In this study latent heat flux (λE) measurements made at 65 boreal and arctic eddy-covariance (EC) sites were analyses by using the Penman–Monteith equation. Sites were stratified into nine different ecosystem types: harvested and burnt forest areas, pine forests, spruce or fir forests, Douglas-fir forests, broadleaf deciduous forests, larch forests, wetlands, tundra and natural grasslands. The Penman–Monteith equation was calibrated with variable surface resistances against half-hourly eddy-covariance data and clear differences between ecosystem types were observed. Based on the modeled behavior of surface and aerodynamic resistances, surface resistance tightly control λE in most mature forests, while it had less importance in ecosystems having shorter vegetation like young or recently harvested forests, grasslands, wetlands and tundra. The parameters of the Penman–Monteith equation were clearly different for winter and summer conditions, indicating that phenological effects on surface resistance are important. We also compared the simulated λE of different ecosystem types under meteorological conditions at one site. Values of λE varied between 15% and 38% of the net radiation in the simulations with mean ecosystem parameters. In general, the simulations suggest that λE is higher from forested ecosystems than from grasslands, wetlands or tundra-type ecosystems. Forests showed usually a tighter stomatal control of λE as indicated by a pronounced sensitivity of surface resistance to atmospheric vapor pressure deficit. Nevertheless, the surface resistance of forests was lower than for open vegetation types including wetlands. Tundra and wetlands had higher surface resistances, which were less sensitive to vapor pressure deficits. The results indicate that the variation in surface resistance within and between different vegetation types might play a significant role in energy exchange between terrestrial ecosystems and atmosphere. These results suggest the need to take into account vegetation type and phenology in energy exchange modeling.

Plain Language Summary

A better understanding of how terrestrial ecosystems affect the climate system improves our ability to predict future climate in the context of climate change. The flow of water vapour generated by evapotranspiration is one of the dominant mechanisms of energy exchange between forests and the atmosphere, but its value is still poorly defined in models.

In this study, we used the FLUXNET global network to gather evapotranspiration measurements obtained in the most common natural ecosystems in sub-boreal, boreal and arctic regions of the planet.
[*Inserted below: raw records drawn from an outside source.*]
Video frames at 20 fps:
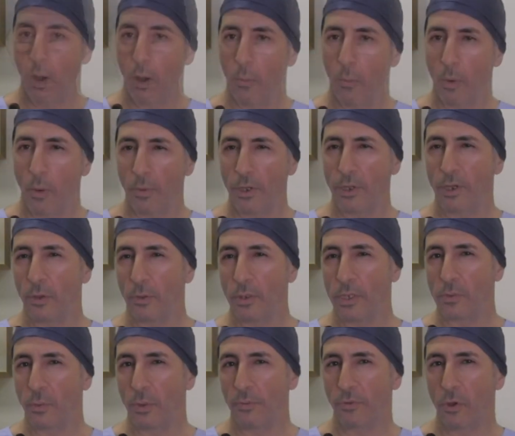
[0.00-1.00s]
What we do
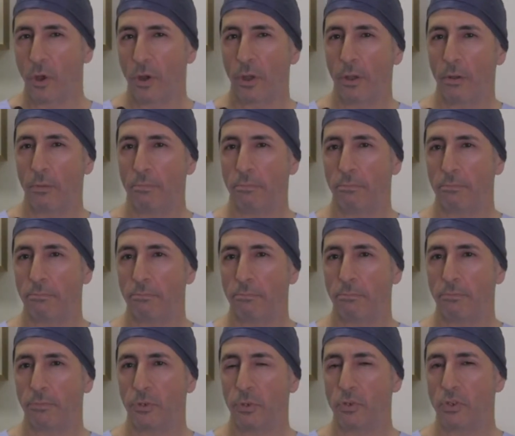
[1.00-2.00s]
is we've got to
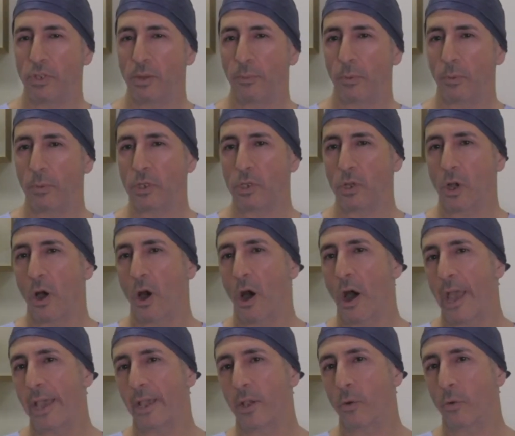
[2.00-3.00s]
do something which
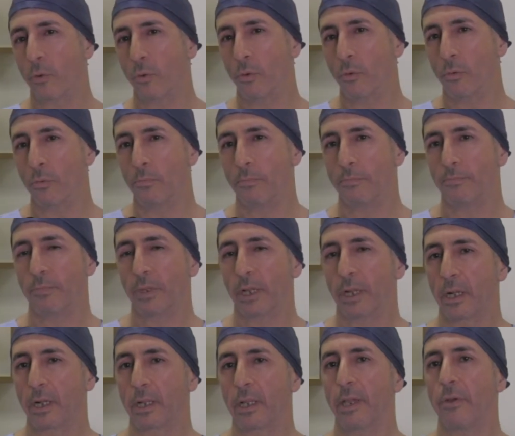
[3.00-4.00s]
I call
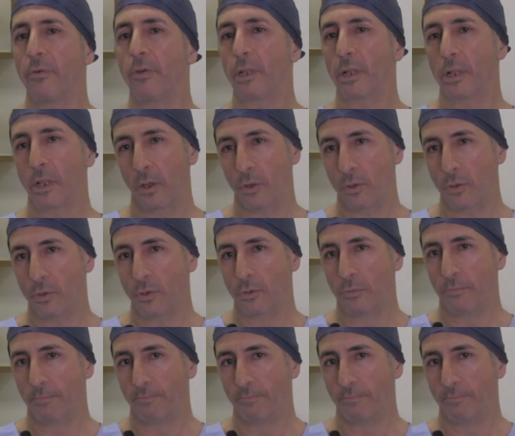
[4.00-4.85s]
clear and close.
Data collected from 65 sites represented different types of forests as well as tundra, wetlands and natural grasslands.

This allowed us to quantify the parameters of the flow of evapotranspiration in these ecosystems and to better assess how this flow reacted to changes in ecosystem properties. In addition to the values obtained for each ecosystem, this research has clearly demonstrated the importance of the roughness of the interaction surface (i.e. uneven surface) (e.g. forest, an uneven surface vs. a lake, an even surface) between the ecosystem and the atmosphere as a key factor of differentiation between ecosystems in the same climatic region. These developments should improve consideration of the influence of terrestrial ecosystems on climate predictions.